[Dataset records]
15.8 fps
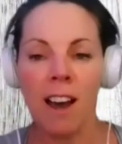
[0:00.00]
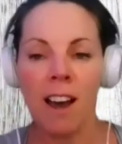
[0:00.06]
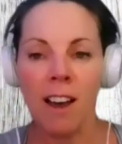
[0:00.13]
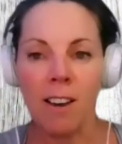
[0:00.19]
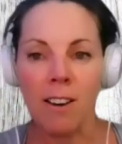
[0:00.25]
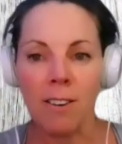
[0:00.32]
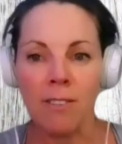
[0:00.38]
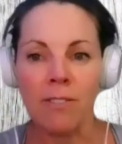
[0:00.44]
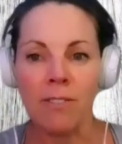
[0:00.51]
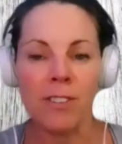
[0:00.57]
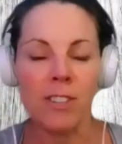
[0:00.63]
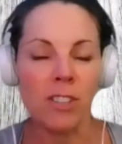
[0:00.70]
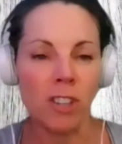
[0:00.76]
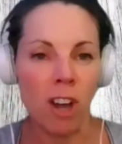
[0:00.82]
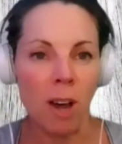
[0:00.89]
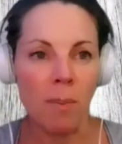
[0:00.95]
of
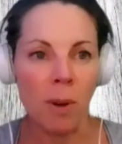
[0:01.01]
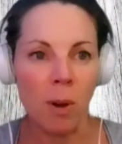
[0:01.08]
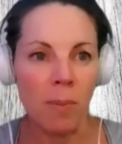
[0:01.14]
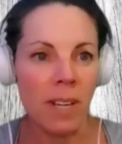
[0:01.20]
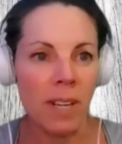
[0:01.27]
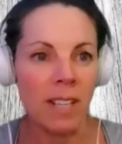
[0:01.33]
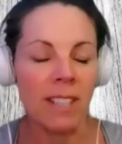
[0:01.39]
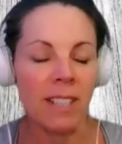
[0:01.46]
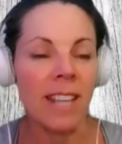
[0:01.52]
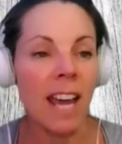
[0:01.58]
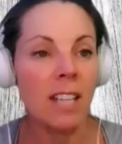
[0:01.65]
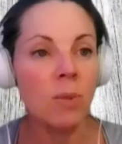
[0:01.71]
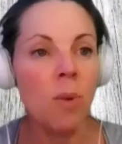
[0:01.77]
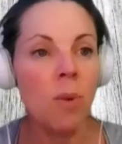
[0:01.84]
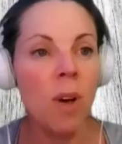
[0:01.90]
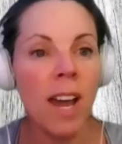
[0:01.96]
job openings. And
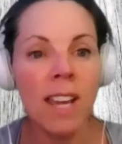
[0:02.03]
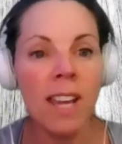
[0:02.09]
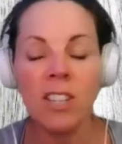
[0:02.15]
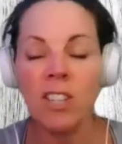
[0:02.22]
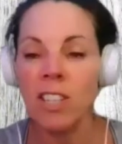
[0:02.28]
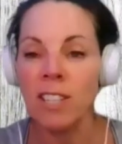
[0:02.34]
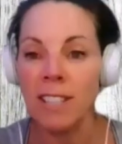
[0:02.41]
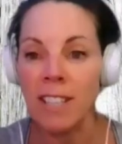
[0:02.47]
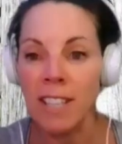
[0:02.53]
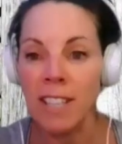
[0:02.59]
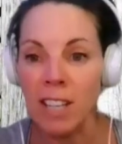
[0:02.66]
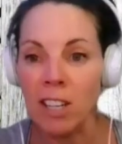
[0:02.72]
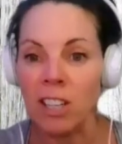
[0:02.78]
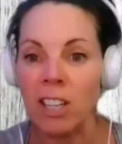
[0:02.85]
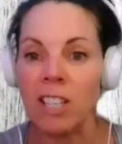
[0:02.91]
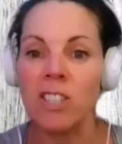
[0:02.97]
that's why she's
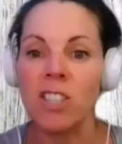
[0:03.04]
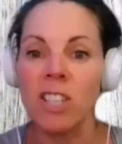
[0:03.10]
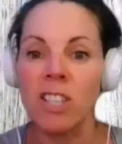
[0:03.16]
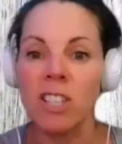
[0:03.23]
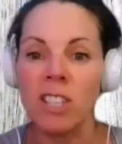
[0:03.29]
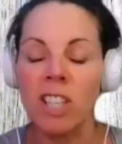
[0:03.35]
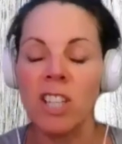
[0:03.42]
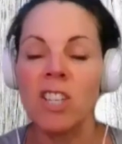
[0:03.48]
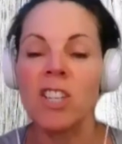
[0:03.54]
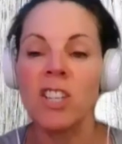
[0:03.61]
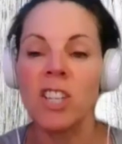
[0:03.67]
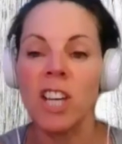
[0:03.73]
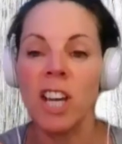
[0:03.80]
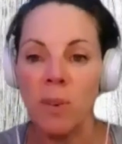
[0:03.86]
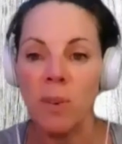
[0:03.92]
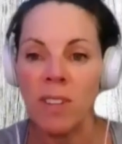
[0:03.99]
here, because she's going to
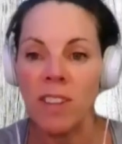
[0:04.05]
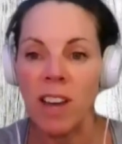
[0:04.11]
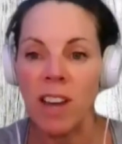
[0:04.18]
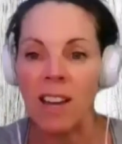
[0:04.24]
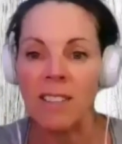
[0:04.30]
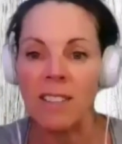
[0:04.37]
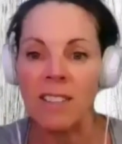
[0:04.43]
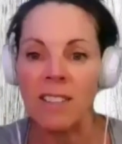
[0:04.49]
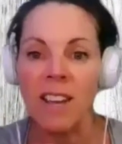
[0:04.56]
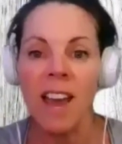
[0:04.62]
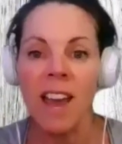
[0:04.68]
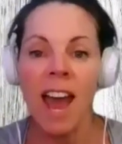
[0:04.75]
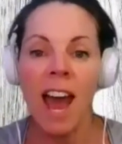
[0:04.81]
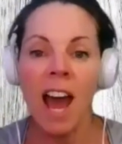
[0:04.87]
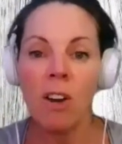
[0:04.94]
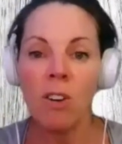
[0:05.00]
share with us
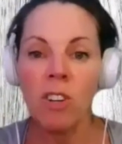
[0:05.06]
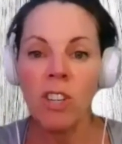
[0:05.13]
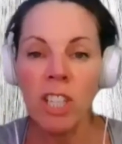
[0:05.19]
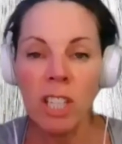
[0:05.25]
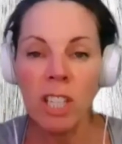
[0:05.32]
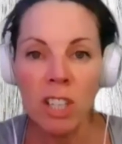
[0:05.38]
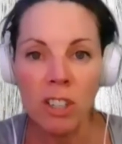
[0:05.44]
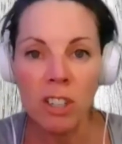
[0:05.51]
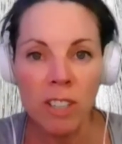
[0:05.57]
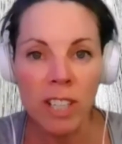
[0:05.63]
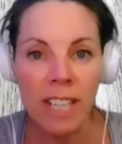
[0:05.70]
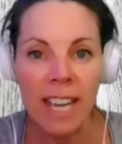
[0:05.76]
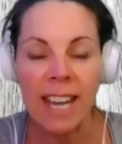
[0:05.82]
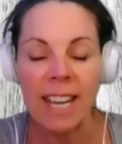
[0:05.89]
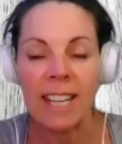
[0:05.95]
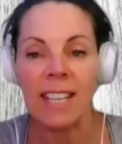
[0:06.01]
how she
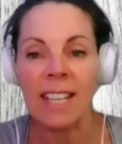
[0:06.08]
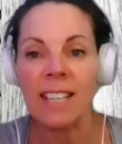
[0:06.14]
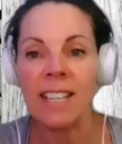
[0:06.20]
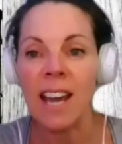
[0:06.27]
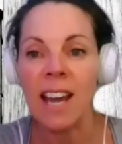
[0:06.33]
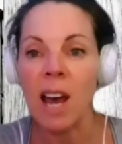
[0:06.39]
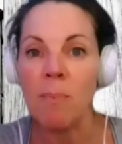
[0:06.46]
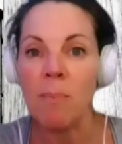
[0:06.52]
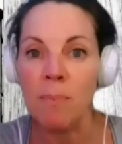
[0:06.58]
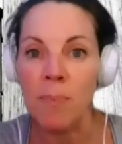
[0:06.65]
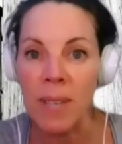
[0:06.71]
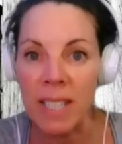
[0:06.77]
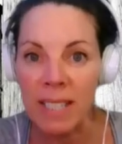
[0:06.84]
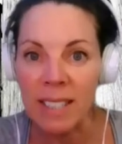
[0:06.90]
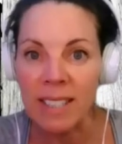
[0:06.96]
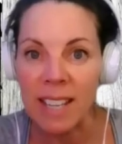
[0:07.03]
created a
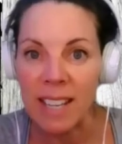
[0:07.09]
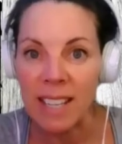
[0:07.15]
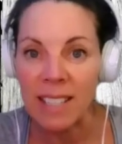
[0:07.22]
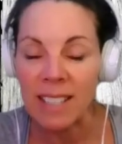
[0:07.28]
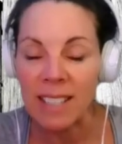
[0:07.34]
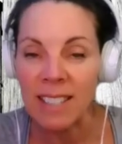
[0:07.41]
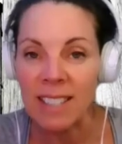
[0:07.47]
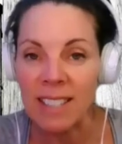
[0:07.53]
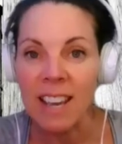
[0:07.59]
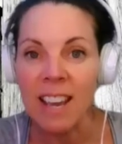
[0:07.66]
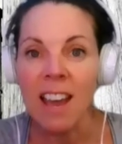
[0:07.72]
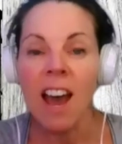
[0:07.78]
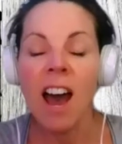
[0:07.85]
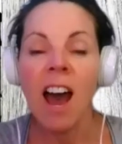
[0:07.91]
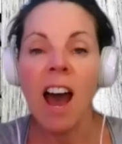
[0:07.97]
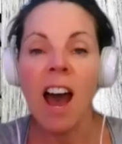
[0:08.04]
business
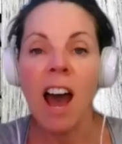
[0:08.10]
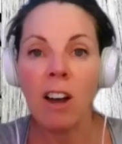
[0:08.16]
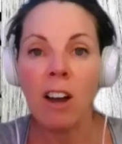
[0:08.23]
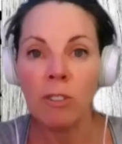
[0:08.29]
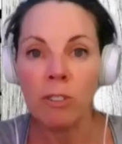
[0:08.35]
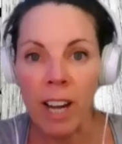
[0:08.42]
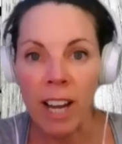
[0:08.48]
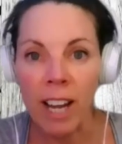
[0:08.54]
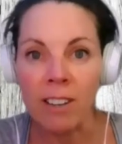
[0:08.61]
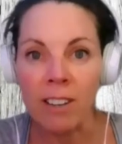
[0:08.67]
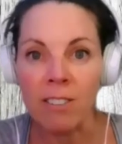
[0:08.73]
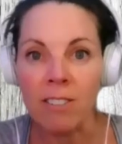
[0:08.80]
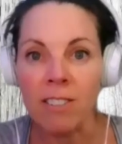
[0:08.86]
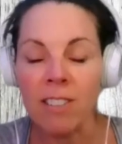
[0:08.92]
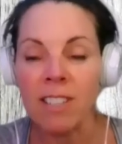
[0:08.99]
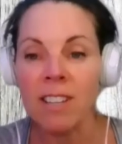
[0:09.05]

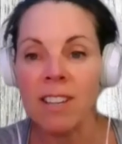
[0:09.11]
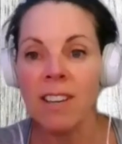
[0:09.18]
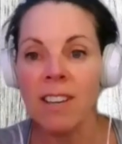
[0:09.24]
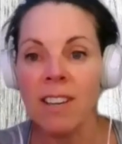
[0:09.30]
around,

Description of the task
The records above are to be restated word for word, excluding all pictures.

Answer to this problem
15.8 fps
[0:00.00]
[0:00.06]
[0:00.13]
[0:00.19]
[0:00.25]
[0:00.32]
[0:00.38]
[0:00.44]
[0:00.51]
[0:00.57]
[0:00.63]
[0:00.70]
[0:00.76]
[0:00.82]
[0:00.89]
[0:00.95]
of
[0:01.01]
[0:01.08]
[0:01.14]
[0:01.20]
[0:01.27]
[0:01.33]
[0:01.39]
[0:01.46]
[0:01.52]
[0:01.58]
[0:01.65]
[0:01.71]
[0:01.77]
[0:01.84]
[0:01.90]
[0:01.96]
job openings. And
[0:02.03]
[0:02.09]
[0:02.15]
[0:02.22]
[0:02.28]
[0:02.34]
[0:02.41]
[0:02.47]
[0:02.53]
[0:02.59]
[0:02.66]
[0:02.72]
[0:02.78]
[0:02.85]
[0:02.91]
[0:02.97]
that's why she's
[0:03.04]
[0:03.10]
[0:03.16]
[0:03.23]
[0:03.29]
[0:03.35]
[0:03.42]
[0:03.48]
[0:03.54]
[0:03.61]
[0:03.67]
[0:03.73]
[0:03.80]
[0:03.86]
[0:03.92]
[0:03.99]
here, because she's going to
[0:04.05]
[0:04.11]
[0:04.18]
[0:04.24]
[0:04.30]
[0:04.37]
[0:04.43]
[0:04.49]
[0:04.56]
[0:04.62]
[0:04.68]
[0:04.75]
[0:04.81]
[0:04.87]
[0:04.94]
[0:05.00]
share with us
[0:05.06]
[0:05.13]
[0:05.19]
[0:05.25]
[0:05.32]
[0:05.38]
[0:05.44]
[0:05.51]
[0:05.57]
[0:05.63]
[0:05.70]
[0:05.76]
[0:05.82]
[0:05.89]
[0:05.95]
[0:06.01]
how she
[0:06.08]
[0:06.14]
[0:06.20]
[0:06.27]
[0:06.33]
[0:06.39]
[0:06.46]
[0:06.52]
[0:06.58]
[0:06.65]
[0:06.71]
[0:06.77]
[0:06.84]
[0:06.90]
[0:06.96]
[0:07.03]
created a
[0:07.09]
[0:07.15]
[0:07.22]
[0:07.28]
[0:07.34]
[0:07.41]
[0:07.47]
[0:07.53]
[0:07.59]
[0:07.66]
[0:07.72]
[0:07.78]
[0:07.85]
[0:07.91]
[0:07.97]
[0:08.04]
business
[0:08.10]
[0:08.16]
[0:08.23]
[0:08.29]
[0:08.35]
[0:08.42]
[0:08.48]
[0:08.54]
[0:08.61]
[0:08.67]
[0:08.73]
[0:08.80]
[0:08.86]
[0:08.92]
[0:08.99]
[0:09.05]

[0:09.11]
[0:09.18]
[0:09.24]
[0:09.30]
around,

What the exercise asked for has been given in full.